By Nicole Lim, Senior Assistant Director, Communications & External Relations
Persistent redness, swelling and odour are some of the most common signals from the body that something has gone wrong in the wound healing process. By this point, the infection has taken hold and can lead to serious consequences, including amputation and even loss of life. But this could all change as scientists at LKCMedicine found a novel early biomarker that could allow doctors to identify infected wounds much earlier in the infection process.
In collaboration with researchers from NTU’s School of Biological Sciences and Lund University in Sweden, they studied wound fluids and found that bacterially infected wounds contain a different pattern of protein fragments than non-infected wounds.
After an injury to the skin, the body’s first response is to stop all bleeding, a phase known as coagulation. Thrombin, an enzyme essential throughout the wound healing process, is activated during this phase. Having completed its first tasks, which take a day or two, this enzyme is shredded into smaller protein fragments, known as peptides, that form a defence against foreign cells, such as bacteria while the wound continues to heal.
When studying these peptide patterns, the team of researchers found that human and bacterial enzymes cleave thrombin differently, each yielding different patterns.
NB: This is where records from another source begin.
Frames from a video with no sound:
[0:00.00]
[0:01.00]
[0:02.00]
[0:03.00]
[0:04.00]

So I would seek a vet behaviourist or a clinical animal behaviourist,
One of the resulting peptides is FYT21, which is cleaved from thrombin by two common bacteria – Staphylococcus aureus and Pseudomonas aeruginosa. This information may make it possible to detect a bacterial infection at an early stage, even without visible signs of infection.
These findings, published in Scientific Reports in October, are a proof-of-concept that peptide patterns can be used as a sensitive and specific biomarker.
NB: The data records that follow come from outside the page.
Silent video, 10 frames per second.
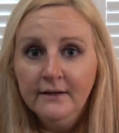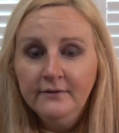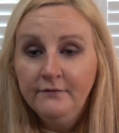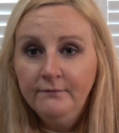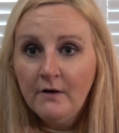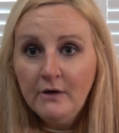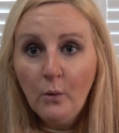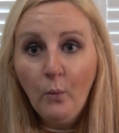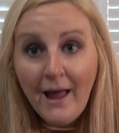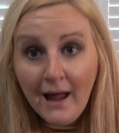they're very
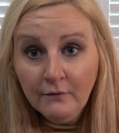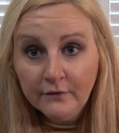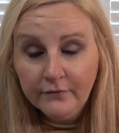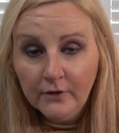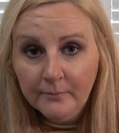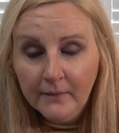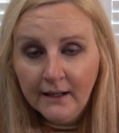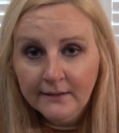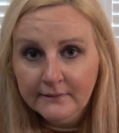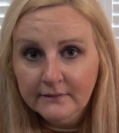aware of them,
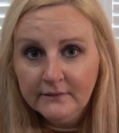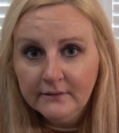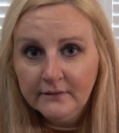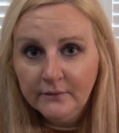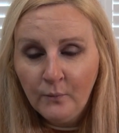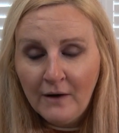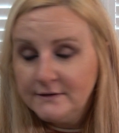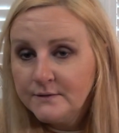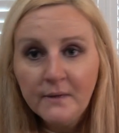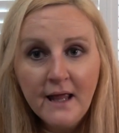and
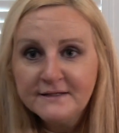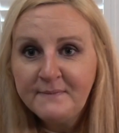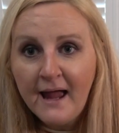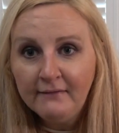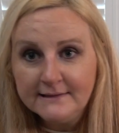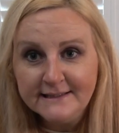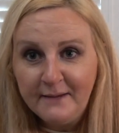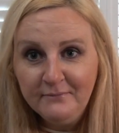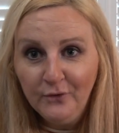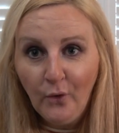whereas someone else might have the
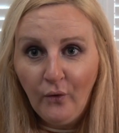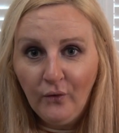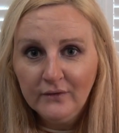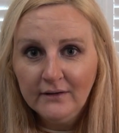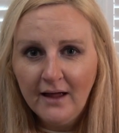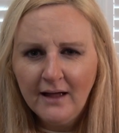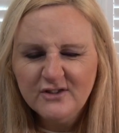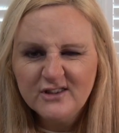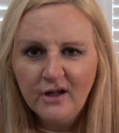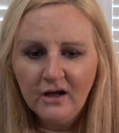same thought and
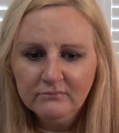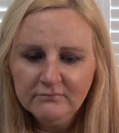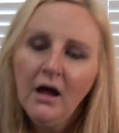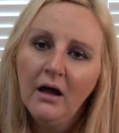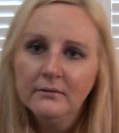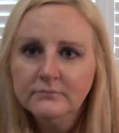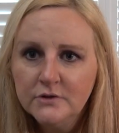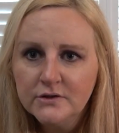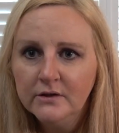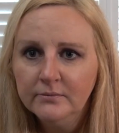just go,
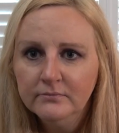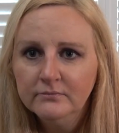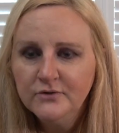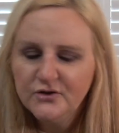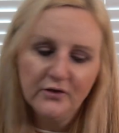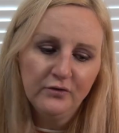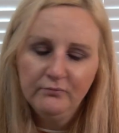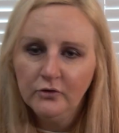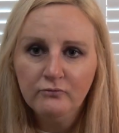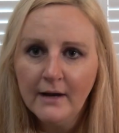just
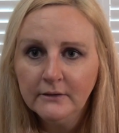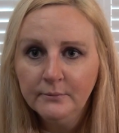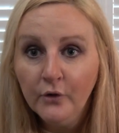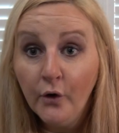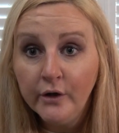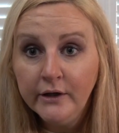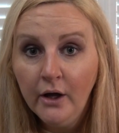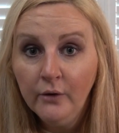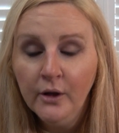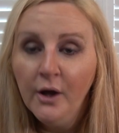random thought,
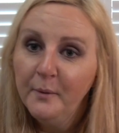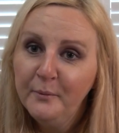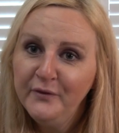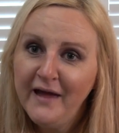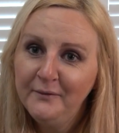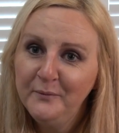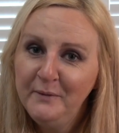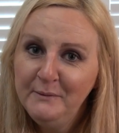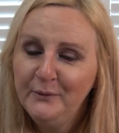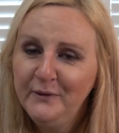but then
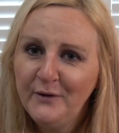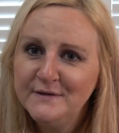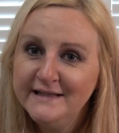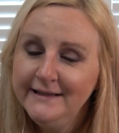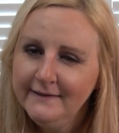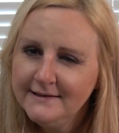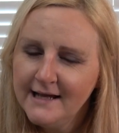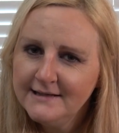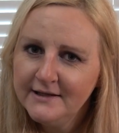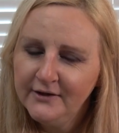people with OCD, they
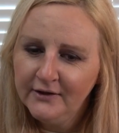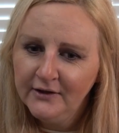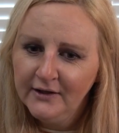tend to,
LKCMedicine Postdoctoral Research Fellow Rathi Saravanan, who was the first author of the study, said, "The findings show a proof-of-principle that it is possible to define different peptide patterns that 'report' the existence of specific degrading enzymes in wounds. Since these patterns are different for acute, non-healing and infected wounds, we have found a novel way of diagnosing wound healing and infection risk."
LKCMedicine Postdoctoral Research Fellow Rathi Saravanan (left) and Prof Artur Schmidtchen (right) worked on this proof-of-principle study with collaborators from NTU's School of Biological Sciences and Lund University in Sweden
Non-healing wounds, such as leg ulcers which are common in diabetics, may require several years to heal, and some persist for decades. They can be very painful, reduce mobility, and cause social, emotional and physical distress. Eighty-five per cent of all major limb amputations were preceded by foot ulcers. For people with diabetes, who are prone to this type of ulcer, the outlook is particularly dire. In Singapore alone, four lower limb amputations are performed among people with diabetes in public hospitals every day (worldwide, the frequency is every 30 seconds), accounting for 70 per cent of all lower limb amputations.
LKCMedicine Professor of Dermatology & Skin Biology Artur Schmidtchen said, "In my clinical practice, I often meet patients with various types of wounds - acute surgical wounds, and those that are chronic, such as diabetic or venous ulcers. Today, we lack reliable methods to objectively assess whether a given wound will heal properly, or whether there is a risk of infection. Our hope is that this discovery will help us to quickly assess wounds in the clinic in the future."